I’ve been inclining to think the at-at theory is inadequate. Now I am pretty much convinced, but I am not sure what alternative to embrace.

One might just try to tweak the at-at theory. Perhaps we say that an object moves if and only if the set of its locations is different between times. But that isn’t right. Suppose Alice is bilocated between locations A and B at t1, but at t2 she ceases to bilocate, defaulting to being in location A. Then the set of locations at t1 is {A, B} while at t2 it is {A}. But Alice hasn’t moved: cessation of bilocation isn’t motion. Nor will it help to require that the sets of locations at the two times have the same cardinalities.

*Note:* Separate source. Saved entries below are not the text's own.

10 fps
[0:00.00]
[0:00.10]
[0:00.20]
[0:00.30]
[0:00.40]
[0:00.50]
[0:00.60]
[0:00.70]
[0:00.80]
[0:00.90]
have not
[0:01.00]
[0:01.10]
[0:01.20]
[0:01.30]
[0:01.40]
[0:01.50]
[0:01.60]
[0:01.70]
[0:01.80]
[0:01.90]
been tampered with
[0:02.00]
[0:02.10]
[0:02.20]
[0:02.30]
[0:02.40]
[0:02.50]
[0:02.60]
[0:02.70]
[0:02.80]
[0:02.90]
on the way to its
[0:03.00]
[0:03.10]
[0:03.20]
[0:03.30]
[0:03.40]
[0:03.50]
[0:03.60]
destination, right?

For imagine that Alice is bilocated at locations A and B at t1, and then she ceases to be located at B, defaulting to A, and walks over to location A′ at t2. Then Alice has moved, but the sets of locations at t1 and t2 have different cardinalities. I don’t know that there is no tweak to the at-at theory that might do the job, but I haven’t found one.

Monday, March 3, 2014

Pantheism and omnipresence

If a view falls short with respect to the main doctrine it's organized around, that view is seriously flawed. For instance, if Calvinism fell short with regard to sovereignty, it would be seriously flawed. For pantheism, the relevant doctrine is omnipresence. On its face, pantheism is designed to make omnipresence work out perfectly: if God is everything, then he is where anything is.

But is that enough for omnipresence? First, perhaps omnipresence should also imply that God is in the places where nothing other than God exists—in otherwise empty space. Whether pantheism can account for that perhaps depends on whether it's deflationary (God is nothing but everything) or inflationary (everything is God, in addition to what it ordinarily is, and there may be more to God than ordinary things—and hence in particular God might be where there is nothing ordinary). That said, perhaps this is not so serious. If substantivalism about space is false, then maybe there are no empty places, except in a manner of speaking.

More seriously, by making God be everything, God comes to be only partly present everywhere. Only a part of God is in this room where I am—a very small part and, at least on the deflationary variant, a very insignificant part. Yes, God is in the stone and the butterfly and the galaxy—but all of these are very small bits of God. Classical theists, however, have the doctrine of divine simplicity and so we can say that where God is, all of God is.